The Department for Digital, Culture, Media and Sport has awarded £100,000 in funding to a scheme which teaches coding to carefully vetted offenders to prepare them for work as part of plans to help marginalised groups become skilled in tech.
Code 4000 has led a successful trial at HMP Humber and will use the funding to expand its scheme to HMP Holme House and reach more than a thousand more offenders.
The award will also fund a new employment hub in Sheffield, providing support, mentoring and training for graduates once they have left prison, as the organisation looks to achieve its aim of developing a network of coding workshops in UK prisons.
The programme is modelled on the Last Mile project in the San Quentin prison in California which has helped almost 500 offenders with a 0% reoffending rate of participants. The national average reoffending rate in the US is 55%.
To tackle reoffending – which costs society around £15 billion a year - the Government has launched the Education and Employment Strategy, which aims to create a system where each prisoner is set on a path to employment from the outset.
Minister for Digital Margot James said: "The Government is committed to stopping the cycle of reoffending and a valuable asset to prevent recidivism is employment.
"Equipping offenders with coding skills will help them into life-changing work and give them a path to a hugely rewarding career.

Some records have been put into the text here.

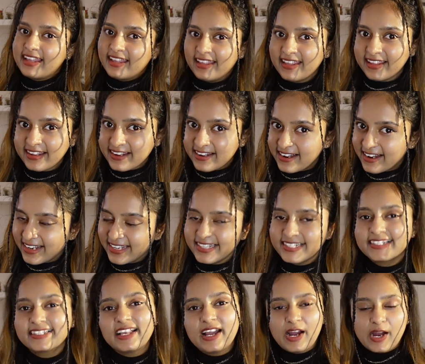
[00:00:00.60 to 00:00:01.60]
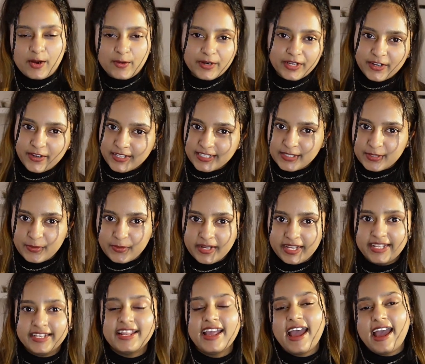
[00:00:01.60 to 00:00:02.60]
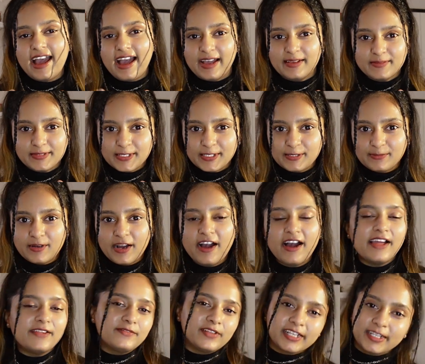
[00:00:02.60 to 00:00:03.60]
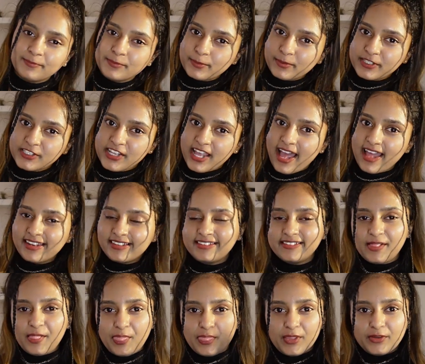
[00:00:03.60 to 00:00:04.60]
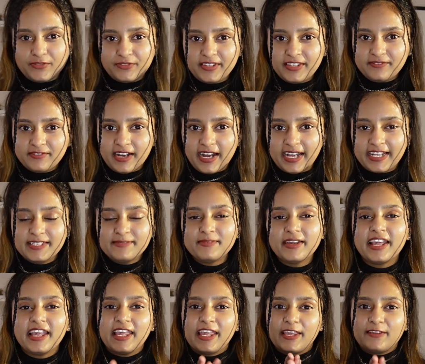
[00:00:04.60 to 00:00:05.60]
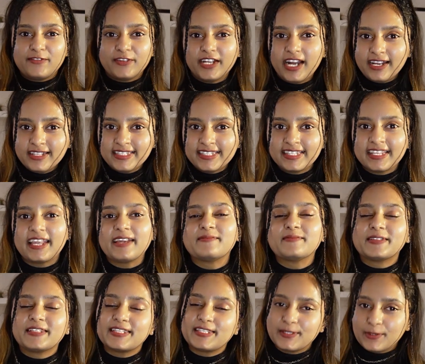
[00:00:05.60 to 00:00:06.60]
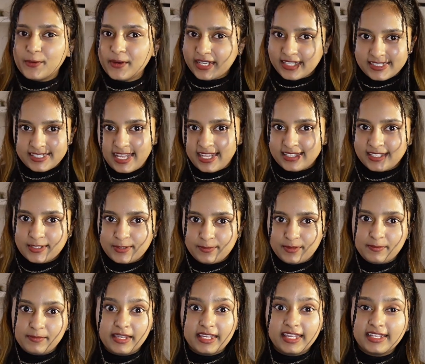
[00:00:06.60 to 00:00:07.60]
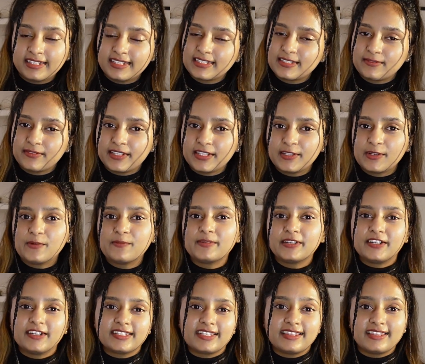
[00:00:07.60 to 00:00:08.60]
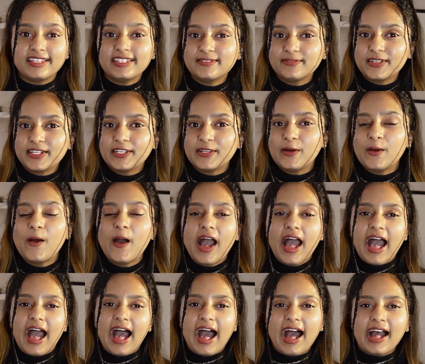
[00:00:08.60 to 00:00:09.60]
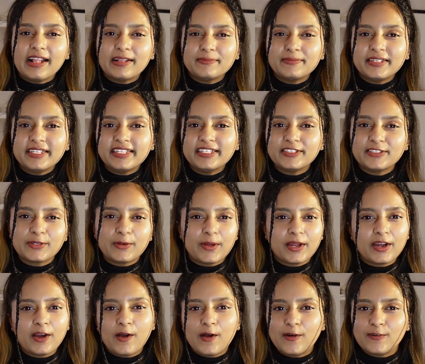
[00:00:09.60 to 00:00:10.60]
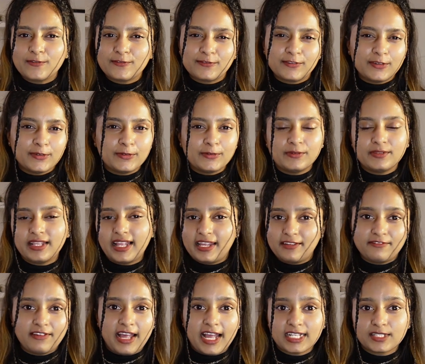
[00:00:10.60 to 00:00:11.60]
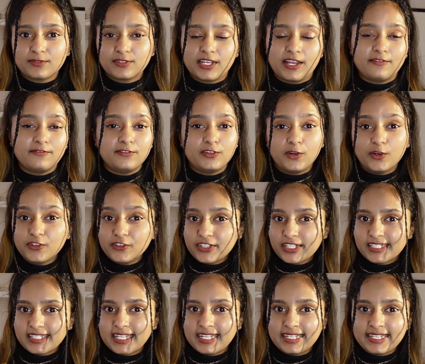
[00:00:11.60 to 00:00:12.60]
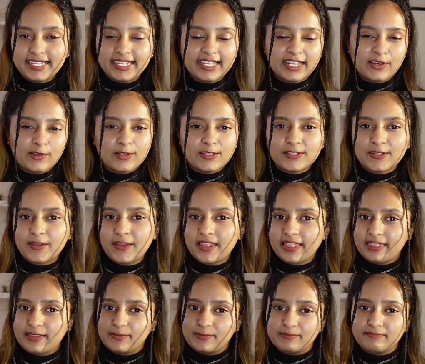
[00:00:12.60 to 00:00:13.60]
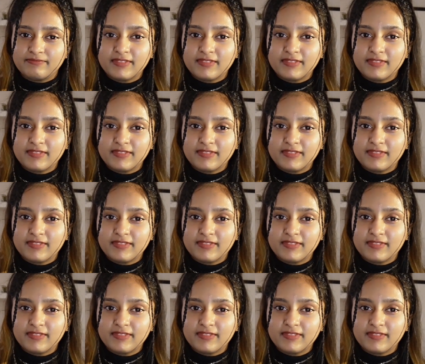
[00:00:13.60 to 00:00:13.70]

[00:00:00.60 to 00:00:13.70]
Hey guys, how are you all doing? I'm Sushma and welcome to my channel, The V Vibe. If you can't say, I'm so excited to be making this video because in this video, I'll be showing off few life hacks which I've learned recently and also in the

"We have a world-leading digital economy and this new funding will help keep people out of prison so they can give back to their local communities as well as be a boost for our tech businesses."
Code 4000 workshop instructor at HMP Humber Neil Barnby said: "Our workshops are reducing reoffending at a measurable rate, because we keep in touch with our graduates. We are constantly seeing success after success. When I started teaching in prisons I thought that if I could change just one life, turn one person away from crime then I have achieved something truly marvellous.
"I look back on the years that I have been teaching coding in prisons and can see all the lives I have had a part in changing for the better. Not just the ex-offenders but their families and, more importantly their children. It is an enormous sense of achievement and with this funding I look forward to changing even more lives."